William,
Thanks. I adapted your example by doing:
library(psych)
pdf(file="myfile.pdf",width=30,height=30)
pairs.panels(data,gap=0)
dev.off()
The R part worked. I could see it doing so when I replaced the call to
'pdf' by
windows(width=30,height=30)
. The remaining problem was that Adobe Reader only displayed ten rows of
my file, and then hung. That doesn't surprise me, because it's an
unreliable piece of software, often hanging on PDFs I find on Google.
Annoying, though.
Jocelyn Paine
http://www.j-paine.org
http://www.spreadsheet-parts.org
+44 (0)7768 534 091
On Tue, 31 Aug 2010, William Revelle wrote:
Jocelyn,
In a partial answer to your question, try setting gap=0 in the calls to
pairs. This will make the plots closer together.
(You might also find pairs.panels in the psych package useful, -- it
implements one of the help examples for pairs to report the histogram on the
diagonal and reports the correlations in the upper off diagonal).

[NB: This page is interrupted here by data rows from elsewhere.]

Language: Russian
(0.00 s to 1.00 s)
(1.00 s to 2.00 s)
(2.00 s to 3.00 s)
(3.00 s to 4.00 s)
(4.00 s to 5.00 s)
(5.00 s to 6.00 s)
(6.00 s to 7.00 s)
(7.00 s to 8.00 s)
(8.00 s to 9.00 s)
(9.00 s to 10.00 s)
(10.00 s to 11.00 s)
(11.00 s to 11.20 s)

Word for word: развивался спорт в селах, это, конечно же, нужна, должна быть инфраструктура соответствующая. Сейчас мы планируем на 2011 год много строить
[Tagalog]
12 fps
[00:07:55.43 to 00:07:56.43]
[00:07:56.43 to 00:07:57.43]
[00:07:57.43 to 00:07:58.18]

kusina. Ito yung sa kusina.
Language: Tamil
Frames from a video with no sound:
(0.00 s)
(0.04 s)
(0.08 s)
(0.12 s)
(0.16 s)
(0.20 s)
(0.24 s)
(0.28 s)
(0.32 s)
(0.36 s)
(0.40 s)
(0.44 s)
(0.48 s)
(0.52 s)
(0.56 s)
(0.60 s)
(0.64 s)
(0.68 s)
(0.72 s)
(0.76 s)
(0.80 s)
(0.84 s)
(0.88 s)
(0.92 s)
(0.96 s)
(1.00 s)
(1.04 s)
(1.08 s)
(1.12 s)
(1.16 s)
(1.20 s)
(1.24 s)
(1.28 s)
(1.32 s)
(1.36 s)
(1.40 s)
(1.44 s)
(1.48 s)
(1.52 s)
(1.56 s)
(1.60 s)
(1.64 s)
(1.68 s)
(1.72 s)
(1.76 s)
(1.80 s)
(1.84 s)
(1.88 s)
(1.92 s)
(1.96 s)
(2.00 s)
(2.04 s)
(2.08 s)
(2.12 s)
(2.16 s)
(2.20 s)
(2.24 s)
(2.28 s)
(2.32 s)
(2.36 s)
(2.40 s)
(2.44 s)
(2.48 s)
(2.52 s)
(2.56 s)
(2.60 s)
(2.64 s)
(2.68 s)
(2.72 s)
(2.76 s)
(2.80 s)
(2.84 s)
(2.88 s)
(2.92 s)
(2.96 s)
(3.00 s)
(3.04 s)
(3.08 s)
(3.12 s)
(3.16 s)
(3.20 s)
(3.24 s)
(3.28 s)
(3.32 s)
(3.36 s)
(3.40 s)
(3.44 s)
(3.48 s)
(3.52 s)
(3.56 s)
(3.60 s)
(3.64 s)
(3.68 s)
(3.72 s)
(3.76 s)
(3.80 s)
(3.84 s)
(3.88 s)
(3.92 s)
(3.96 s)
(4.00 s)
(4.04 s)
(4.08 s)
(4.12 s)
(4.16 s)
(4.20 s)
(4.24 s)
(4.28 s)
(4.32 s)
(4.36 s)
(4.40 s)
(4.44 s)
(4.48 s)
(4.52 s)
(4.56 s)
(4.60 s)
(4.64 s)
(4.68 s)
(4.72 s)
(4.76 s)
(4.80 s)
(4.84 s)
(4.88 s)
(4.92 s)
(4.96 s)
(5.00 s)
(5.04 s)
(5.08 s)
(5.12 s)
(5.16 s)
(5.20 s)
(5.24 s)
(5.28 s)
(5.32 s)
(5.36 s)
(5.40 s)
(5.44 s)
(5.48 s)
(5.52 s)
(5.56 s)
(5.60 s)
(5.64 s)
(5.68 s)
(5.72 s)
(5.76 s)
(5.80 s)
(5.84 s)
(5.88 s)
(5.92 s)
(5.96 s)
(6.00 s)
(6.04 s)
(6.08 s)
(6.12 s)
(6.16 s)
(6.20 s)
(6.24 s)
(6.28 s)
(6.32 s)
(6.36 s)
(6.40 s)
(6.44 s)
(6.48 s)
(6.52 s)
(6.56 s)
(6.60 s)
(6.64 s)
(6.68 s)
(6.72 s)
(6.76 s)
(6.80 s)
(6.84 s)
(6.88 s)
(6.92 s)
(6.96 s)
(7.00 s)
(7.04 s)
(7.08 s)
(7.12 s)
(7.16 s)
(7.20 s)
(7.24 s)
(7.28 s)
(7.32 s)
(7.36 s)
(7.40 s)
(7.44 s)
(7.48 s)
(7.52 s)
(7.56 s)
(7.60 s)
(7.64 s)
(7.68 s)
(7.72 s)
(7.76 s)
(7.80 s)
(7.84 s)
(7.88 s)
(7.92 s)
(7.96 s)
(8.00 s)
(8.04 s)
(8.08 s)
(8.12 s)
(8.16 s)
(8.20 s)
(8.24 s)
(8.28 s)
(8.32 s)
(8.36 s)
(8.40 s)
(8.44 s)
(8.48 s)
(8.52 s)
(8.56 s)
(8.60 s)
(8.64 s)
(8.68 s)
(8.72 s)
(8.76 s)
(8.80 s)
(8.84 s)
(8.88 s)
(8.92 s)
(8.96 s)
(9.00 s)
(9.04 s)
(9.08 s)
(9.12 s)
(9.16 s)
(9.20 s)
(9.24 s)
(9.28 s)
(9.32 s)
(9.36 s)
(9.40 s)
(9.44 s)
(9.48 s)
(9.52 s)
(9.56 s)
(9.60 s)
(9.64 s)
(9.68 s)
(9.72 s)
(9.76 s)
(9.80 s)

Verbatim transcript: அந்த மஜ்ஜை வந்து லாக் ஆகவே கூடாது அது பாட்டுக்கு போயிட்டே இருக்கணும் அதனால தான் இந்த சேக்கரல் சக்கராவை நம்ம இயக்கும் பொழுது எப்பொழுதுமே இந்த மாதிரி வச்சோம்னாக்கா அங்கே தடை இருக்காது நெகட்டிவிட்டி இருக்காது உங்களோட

On a Mac, I just tried setting
quartz(width=30, height=30) #make a big graphics window
#then
library(psych)
my.data <- sim.item(24) #create 500 cases of 24 variables
pairs.panels(my.data, gap=0) #the gap =0 makes the plots right next to each
other
#And then save the graphics window as a pdf. I can open this in a pdf and
scroll around pretty easily.
Bill
At 5:21 AM +0100 8/31/10, Jocelyn Paine wrote:
I've got a data frame with 23 columns, and wanted to plot a scatterplot
matrix of it. I called
pairs( df )
where 'df' is my data frame. This did generate the matrix, but the plotting
window did not expand to make the individual plots large enough to see.
Each one was only about 10 pixels high and wide.
I tried sending the plot to a file, with a high and wide image, by doing
png( "plot.png", width = 4000, height = 4000 )
but I got these errors:
Error in png( "plot.png", width = 4000, height = 4000 ) :
unable to start device
In addition: Warning messages:
1: In png( "plot.png", width = 4000, height = 4000 ) :
Unable to allocate bitmap
2: In png( "plot.png", width = 4000, height = 4000 ) :
opening device failed
The messages aren't helpful, because they don't tell you _why_ R can't
start the device, allocate it, or open it. The documentation for png says:
Windows imposes limits on the size of bitmaps: these are not documented
in the SDK and may depend on the version of Windows. It seems that width
and height are each limited to 2^15-1.
However, 2^15-1 is 32767, so that isn't the problem here. I tried various
values for height and width. 2400 was OK, but 2500 wasn't. So it seems R
can't produce plots that are more than about 2400 pixels square. This is
with R 2.10.1.
Why is png failing on big images? Also, what's the recommended way to make
a file containing a scatterplot matrix when you have lots of variables?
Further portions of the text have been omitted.